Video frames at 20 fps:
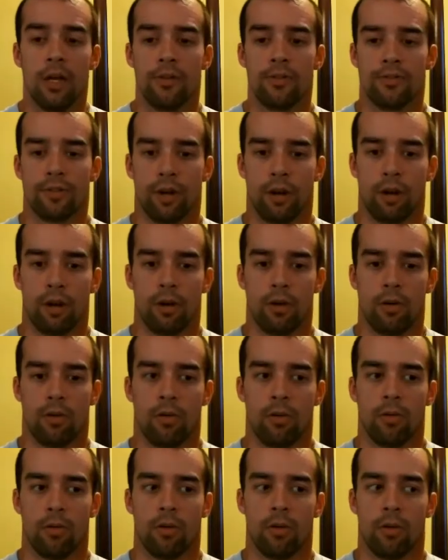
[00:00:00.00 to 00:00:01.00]

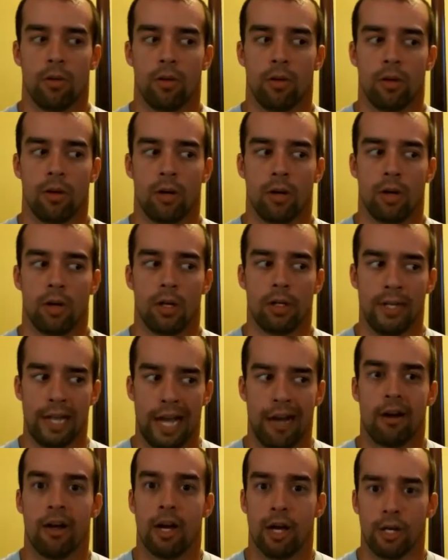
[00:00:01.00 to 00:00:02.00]
So
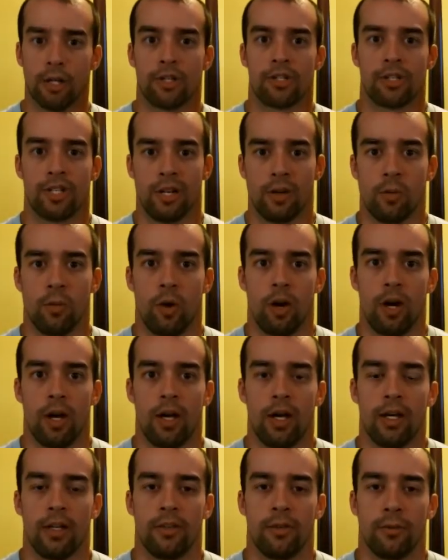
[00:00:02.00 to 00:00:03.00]
now I understand
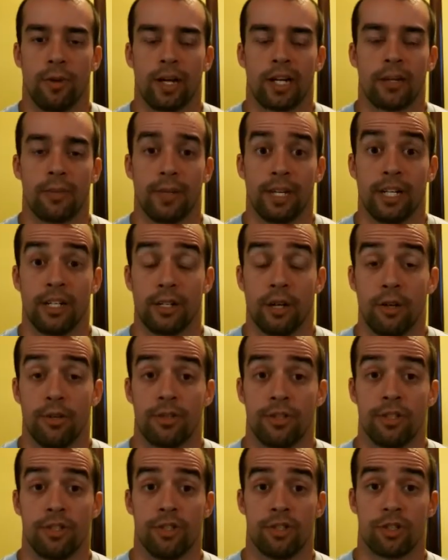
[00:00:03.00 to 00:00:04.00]
why the recommended
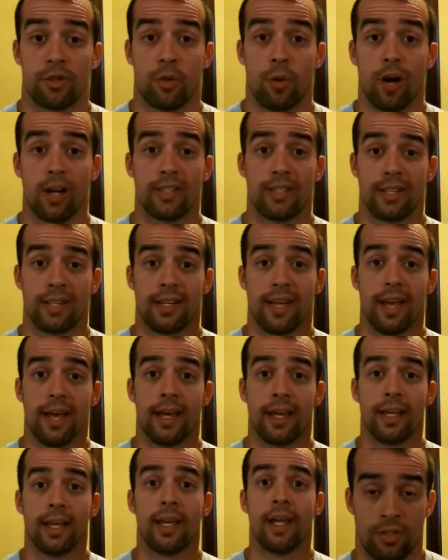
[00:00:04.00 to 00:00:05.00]
dosage is twice a
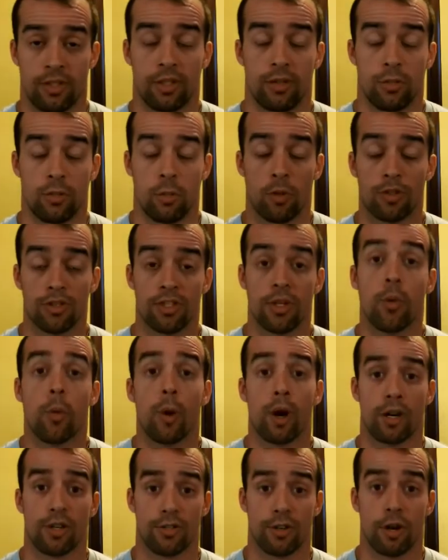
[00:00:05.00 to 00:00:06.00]
day. Once it
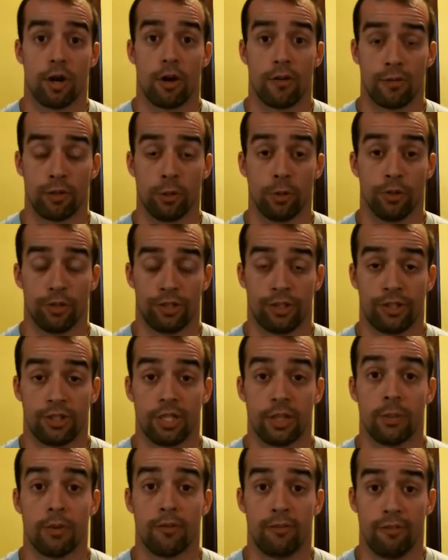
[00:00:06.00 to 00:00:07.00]
wears off, you will
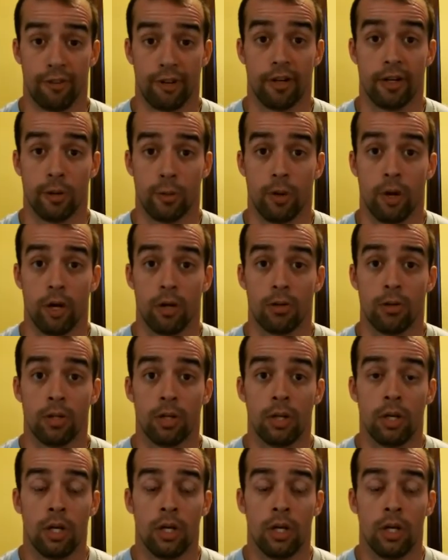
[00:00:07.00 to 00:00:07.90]
sleep very well.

HOW TO COMPLETE THIS TASK: Retype the listing above exactly. Pictures are not part of the copy.

EXERCISE RESPONSE:
Video frames at 20 fps:
[00:00:00.00 to 00:00:01.00]

[00:00:01.00 to 00:00:02.00]
So
[00:00:02.00 to 00:00:03.00]
now I understand
[00:00:03.00 to 00:00:04.00]
why the recommended
[00:00:04.00 to 00:00:05.00]
dosage is twice a
[00:00:05.00 to 00:00:06.00]
day. Once it
[00:00:06.00 to 00:00:07.00]
wears off, you will
[00:00:07.00 to 00:00:07.90]
sleep very well.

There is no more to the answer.